# [DIRECTIONS FOR THIS TASK]
Every entry in the listing below has to be transcribed exactly.

-=-=-=-=-

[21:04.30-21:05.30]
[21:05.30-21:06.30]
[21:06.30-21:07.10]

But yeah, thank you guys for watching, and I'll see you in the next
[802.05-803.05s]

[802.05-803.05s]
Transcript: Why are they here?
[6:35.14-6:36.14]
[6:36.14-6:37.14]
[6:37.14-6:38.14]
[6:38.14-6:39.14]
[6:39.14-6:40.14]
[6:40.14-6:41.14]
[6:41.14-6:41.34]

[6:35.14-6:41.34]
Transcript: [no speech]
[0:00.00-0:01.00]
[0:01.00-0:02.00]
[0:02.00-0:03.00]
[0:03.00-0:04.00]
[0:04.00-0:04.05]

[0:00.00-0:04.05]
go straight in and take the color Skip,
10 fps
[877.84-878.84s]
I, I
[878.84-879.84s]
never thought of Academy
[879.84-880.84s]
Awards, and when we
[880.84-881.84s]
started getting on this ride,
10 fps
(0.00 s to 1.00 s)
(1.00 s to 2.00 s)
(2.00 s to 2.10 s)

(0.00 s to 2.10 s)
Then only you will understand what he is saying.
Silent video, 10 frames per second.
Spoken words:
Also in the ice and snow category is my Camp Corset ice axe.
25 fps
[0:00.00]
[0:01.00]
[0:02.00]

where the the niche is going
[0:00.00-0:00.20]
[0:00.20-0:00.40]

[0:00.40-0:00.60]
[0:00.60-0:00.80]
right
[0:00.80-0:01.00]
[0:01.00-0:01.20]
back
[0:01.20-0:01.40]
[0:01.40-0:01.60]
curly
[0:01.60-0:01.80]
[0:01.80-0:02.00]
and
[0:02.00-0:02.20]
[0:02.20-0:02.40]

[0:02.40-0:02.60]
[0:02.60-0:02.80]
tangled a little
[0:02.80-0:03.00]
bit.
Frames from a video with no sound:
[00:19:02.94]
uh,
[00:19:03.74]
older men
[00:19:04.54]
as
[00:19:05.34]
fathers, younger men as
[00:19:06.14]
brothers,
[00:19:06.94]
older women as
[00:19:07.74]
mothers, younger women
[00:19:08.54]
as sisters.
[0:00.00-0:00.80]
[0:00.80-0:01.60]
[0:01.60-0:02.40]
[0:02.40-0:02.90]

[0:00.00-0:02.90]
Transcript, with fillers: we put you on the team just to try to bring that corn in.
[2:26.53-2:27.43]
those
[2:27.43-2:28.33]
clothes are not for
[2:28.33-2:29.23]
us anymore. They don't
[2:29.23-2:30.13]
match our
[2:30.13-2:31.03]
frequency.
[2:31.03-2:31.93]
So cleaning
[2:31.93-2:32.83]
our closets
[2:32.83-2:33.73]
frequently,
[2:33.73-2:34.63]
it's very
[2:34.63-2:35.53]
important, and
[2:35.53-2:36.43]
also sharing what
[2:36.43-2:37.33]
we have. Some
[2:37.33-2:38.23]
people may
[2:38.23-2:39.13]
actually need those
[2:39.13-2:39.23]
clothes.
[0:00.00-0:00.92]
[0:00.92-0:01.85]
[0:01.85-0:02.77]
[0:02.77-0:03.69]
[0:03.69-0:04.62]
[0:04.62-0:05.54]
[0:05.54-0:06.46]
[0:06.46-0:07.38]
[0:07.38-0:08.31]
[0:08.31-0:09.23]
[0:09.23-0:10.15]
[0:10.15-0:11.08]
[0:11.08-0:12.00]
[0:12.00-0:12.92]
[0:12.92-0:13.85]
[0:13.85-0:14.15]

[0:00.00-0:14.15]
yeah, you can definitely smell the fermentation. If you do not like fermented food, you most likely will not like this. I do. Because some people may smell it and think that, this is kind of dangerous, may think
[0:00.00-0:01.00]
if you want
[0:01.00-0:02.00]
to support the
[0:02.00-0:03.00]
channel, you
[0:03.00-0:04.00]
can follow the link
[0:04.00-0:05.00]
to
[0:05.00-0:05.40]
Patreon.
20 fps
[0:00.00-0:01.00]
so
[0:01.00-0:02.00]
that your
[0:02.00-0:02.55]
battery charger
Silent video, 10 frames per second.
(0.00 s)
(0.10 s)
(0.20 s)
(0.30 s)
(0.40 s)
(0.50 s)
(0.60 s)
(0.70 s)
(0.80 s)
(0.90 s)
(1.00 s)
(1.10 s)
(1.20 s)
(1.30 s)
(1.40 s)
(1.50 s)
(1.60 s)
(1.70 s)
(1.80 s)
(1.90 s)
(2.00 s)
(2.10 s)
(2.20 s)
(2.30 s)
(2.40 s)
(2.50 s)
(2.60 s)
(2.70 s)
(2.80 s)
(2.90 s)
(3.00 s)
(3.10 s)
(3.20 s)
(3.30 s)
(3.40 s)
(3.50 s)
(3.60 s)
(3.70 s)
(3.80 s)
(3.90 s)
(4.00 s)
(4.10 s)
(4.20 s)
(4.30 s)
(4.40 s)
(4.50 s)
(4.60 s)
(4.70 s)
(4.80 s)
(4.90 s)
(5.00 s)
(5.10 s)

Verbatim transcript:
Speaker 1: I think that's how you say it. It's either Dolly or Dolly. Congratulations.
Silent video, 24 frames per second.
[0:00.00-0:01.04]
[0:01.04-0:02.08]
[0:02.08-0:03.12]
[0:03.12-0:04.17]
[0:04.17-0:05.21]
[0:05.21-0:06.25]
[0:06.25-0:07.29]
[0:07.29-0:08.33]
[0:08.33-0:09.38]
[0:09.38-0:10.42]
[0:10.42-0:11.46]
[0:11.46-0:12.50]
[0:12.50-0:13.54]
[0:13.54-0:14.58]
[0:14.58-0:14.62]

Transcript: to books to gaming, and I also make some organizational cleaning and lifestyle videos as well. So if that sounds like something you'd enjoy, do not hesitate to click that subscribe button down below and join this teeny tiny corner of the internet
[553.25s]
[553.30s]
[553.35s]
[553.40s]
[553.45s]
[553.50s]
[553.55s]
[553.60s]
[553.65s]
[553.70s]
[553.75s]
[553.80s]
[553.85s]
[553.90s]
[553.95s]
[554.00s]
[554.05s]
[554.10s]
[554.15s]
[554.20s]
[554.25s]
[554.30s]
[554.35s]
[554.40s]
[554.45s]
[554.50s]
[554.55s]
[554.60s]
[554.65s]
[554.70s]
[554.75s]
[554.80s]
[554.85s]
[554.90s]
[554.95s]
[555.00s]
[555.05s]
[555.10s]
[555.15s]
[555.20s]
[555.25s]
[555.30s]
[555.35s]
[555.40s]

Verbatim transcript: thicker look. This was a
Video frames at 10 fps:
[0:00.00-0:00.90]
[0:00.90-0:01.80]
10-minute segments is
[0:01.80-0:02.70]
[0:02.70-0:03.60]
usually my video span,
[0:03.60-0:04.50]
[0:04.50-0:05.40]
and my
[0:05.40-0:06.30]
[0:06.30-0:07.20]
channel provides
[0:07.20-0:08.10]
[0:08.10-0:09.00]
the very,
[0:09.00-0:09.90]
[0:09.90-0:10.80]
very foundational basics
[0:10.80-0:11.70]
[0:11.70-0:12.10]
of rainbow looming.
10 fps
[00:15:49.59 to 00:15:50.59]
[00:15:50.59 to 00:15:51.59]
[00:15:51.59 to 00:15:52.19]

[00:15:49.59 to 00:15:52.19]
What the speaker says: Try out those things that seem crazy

-=-=-=-=-

# [ANSWER]
[21:04.30-21:05.30]
[21:05.30-21:06.30]
[21:06.30-21:07.10]

But yeah, thank you guys for watching, and I'll see you in the next
[802.05-803.05s]

[802.05-803.05s]
Transcript: Why are they here?
[6:35.14-6:36.14]
[6:36.14-6:37.14]
[6:37.14-6:38.14]
[6:38.14-6:39.14]
[6:39.14-6:40.14]
[6:40.14-6:41.14]
[6:41.14-6:41.34]

[6:35.14-6:41.34]
Transcript: [no speech]
[0:00.00-0:01.00]
[0:01.00-0:02.00]
[0:02.00-0:03.00]
[0:03.00-0:04.00]
[0:04.00-0:04.05]

[0:00.00-0:04.05]
go straight in and take the color Skip,
10 fps
[877.84-878.84s]
I, I
[878.84-879.84s]
never thought of Academy
[879.84-880.84s]
Awards, and when we
[880.84-881.84s]
started getting on this ride,
10 fps
(0.00 s to 1.00 s)
(1.00 s to 2.00 s)
(2.00 s to 2.10 s)

(0.00 s to 2.10 s)
Then only you will understand what he is saying.
Silent video, 10 frames per second.
Spoken words:
Also in the ice and snow category is my Camp Corset ice axe.
25 fps
[0:00.00]
[0:01.00]
[0:02.00]

where the the niche is going
[0:00.00-0:00.20]
[0:00.20-0:00.40]

[0:00.40-0:00.60]
[0:00.60-0:00.80]
right
[0:00.80-0:01.00]
[0:01.00-0:01.20]
back
[0:01.20-0:01.40]
[0:01.40-0:01.60]
curly
[0:01.60-0:01.80]
[0:01.80-0:02.00]
and
[0:02.00-0:02.20]
[0:02.20-0:02.40]

[0:02.40-0:02.60]
[0:02.60-0:02.80]
tangled a little
[0:02.80-0:03.00]
bit.
Frames from a video with no sound:
[00:19:02.94]
uh,
[00:19:03.74]
older men
[00:19:04.54]
as
[00:19:05.34]
fathers, younger men as
[00:19:06.14]
brothers,
[00:19:06.94]
older women as
[00:19:07.74]
mothers, younger women
[00:19:08.54]
as sisters.
[0:00.00-0:00.80]
[0:00.80-0:01.60]
[0:01.60-0:02.40]
[0:02.40-0:02.90]

[0:00.00-0:02.90]
Transcript, with fillers: we put you on the team just to try to bring that corn in.
[2:26.53-2:27.43]
those
[2:27.43-2:28.33]
clothes are not for
[2:28.33-2:29.23]
us anymore. They don't
[2:29.23-2:30.13]
match our
[2:30.13-2:31.03]
frequency.
[2:31.03-2:31.93]
So cleaning
[2:31.93-2:32.83]
our closets
[2:32.83-2:33.73]
frequently,
[2:33.73-2:34.63]
it's very
[2:34.63-2:35.53]
important, and
[2:35.53-2:36.43]
also sharing what
[2:36.43-2:37.33]
we have. Some
[2:37.33-2:38.23]
people may
[2:38.23-2:39.13]
actually need those
[2:39.13-2:39.23]
clothes.
[0:00.00-0:00.92]
[0:00.92-0:01.85]
[0:01.85-0:02.77]
[0:02.77-0:03.69]
[0:03.69-0:04.62]
[0:04.62-0:05.54]
[0:05.54-0:06.46]
[0:06.46-0:07.38]
[0:07.38-0:08.31]
[0:08.31-0:09.23]
[0:09.23-0:10.15]
[0:10.15-0:11.08]
[0:11.08-0:12.00]
[0:12.00-0:12.92]
[0:12.92-0:13.85]
[0:13.85-0:14.15]

[0:00.00-0:14.15]
yeah, you can definitely smell the fermentation. If you do not like fermented food, you most likely will not like this. I do. Because some people may smell it and think that, this is kind of dangerous, may think
[0:00.00-0:01.00]
if you want
[0:01.00-0:02.00]
to support the
[0:02.00-0:03.00]
channel, you
[0:03.00-0:04.00]
can follow the link
[0:04.00-0:05.00]
to
[0:05.00-0:05.40]
Patreon.
20 fps
[0:00.00-0:01.00]
so
[0:01.00-0:02.00]
that your
[0:02.00-0:02.55]
battery charger
Silent video, 10 frames per second.
(0.00 s)
(0.10 s)
(0.20 s)
(0.30 s)
(0.40 s)
(0.50 s)
(0.60 s)
(0.70 s)
(0.80 s)
(0.90 s)
(1.00 s)
(1.10 s)
(1.20 s)
(1.30 s)
(1.40 s)
(1.50 s)
(1.60 s)
(1.70 s)
(1.80 s)
(1.90 s)
(2.00 s)
(2.10 s)
(2.20 s)
(2.30 s)
(2.40 s)
(2.50 s)
(2.60 s)
(2.70 s)
(2.80 s)
(2.90 s)
(3.00 s)
(3.10 s)
(3.20 s)
(3.30 s)
(3.40 s)
(3.50 s)
(3.60 s)
(3.70 s)
(3.80 s)
(3.90 s)
(4.00 s)
(4.10 s)
(4.20 s)
(4.30 s)
(4.40 s)
(4.50 s)
(4.60 s)
(4.70 s)
(4.80 s)
(4.90 s)
(5.00 s)
(5.10 s)

Verbatim transcript:
Speaker 1: I think that's how you say it. It's either Dolly or Dolly. Congratulations.
Silent video, 24 frames per second.
[0:00.00-0:01.04]
[0:01.04-0:02.08]
[0:02.08-0:03.12]
[0:03.12-0:04.17]
[0:04.17-0:05.21]
[0:05.21-0:06.25]
[0:06.25-0:07.29]
[0:07.29-0:08.33]
[0:08.33-0:09.38]
[0:09.38-0:10.42]
[0:10.42-0:11.46]
[0:11.46-0:12.50]
[0:12.50-0:13.54]
[0:13.54-0:14.58]
[0:14.58-0:14.62]

Transcript: to books to gaming, and I also make some organizational cleaning and lifestyle videos as well. So if that sounds like something you'd enjoy, do not hesitate to click that subscribe button down below and join this teeny tiny corner of the internet
[553.25s]
[553.30s]
[553.35s]
[553.40s]
[553.45s]
[553.50s]
[553.55s]
[553.60s]
[553.65s]
[553.70s]
[553.75s]
[553.80s]
[553.85s]
[553.90s]
[553.95s]
[554.00s]
[554.05s]
[554.10s]
[554.15s]
[554.20s]
[554.25s]
[554.30s]
[554.35s]
[554.40s]
[554.45s]
[554.50s]
[554.55s]
[554.60s]
[554.65s]
[554.70s]
[554.75s]
[554.80s]
[554.85s]
[554.90s]
[554.95s]
[555.00s]
[555.05s]
[555.10s]
[555.15s]
[555.20s]
[555.25s]
[555.30s]
[555.35s]
[555.40s]

Verbatim transcript: thicker look. This was a
Video frames at 10 fps:
[0:00.00-0:00.90]
[0:00.90-0:01.80]
10-minute segments is
[0:01.80-0:02.70]
[0:02.70-0:03.60]
usually my video span,
[0:03.60-0:04.50]
[0:04.50-0:05.40]
and my
[0:05.40-0:06.30]
[0:06.30-0:07.20]
channel provides
[0:07.20-0:08.10]
[0:08.10-0:09.00]
the very,
[0:09.00-0:09.90]
[0:09.90-0:10.80]
very foundational basics
[0:10.80-0:11.70]
[0:11.70-0:12.10]
of rainbow looming.
10 fps
[00:15:49.59 to 00:15:50.59]
[00:15:50.59 to 00:15:51.59]
[00:15:51.59 to 00:15:52.19]

[00:15:49.59 to 00:15:52.19]
What the speaker says: Try out those things that seem crazy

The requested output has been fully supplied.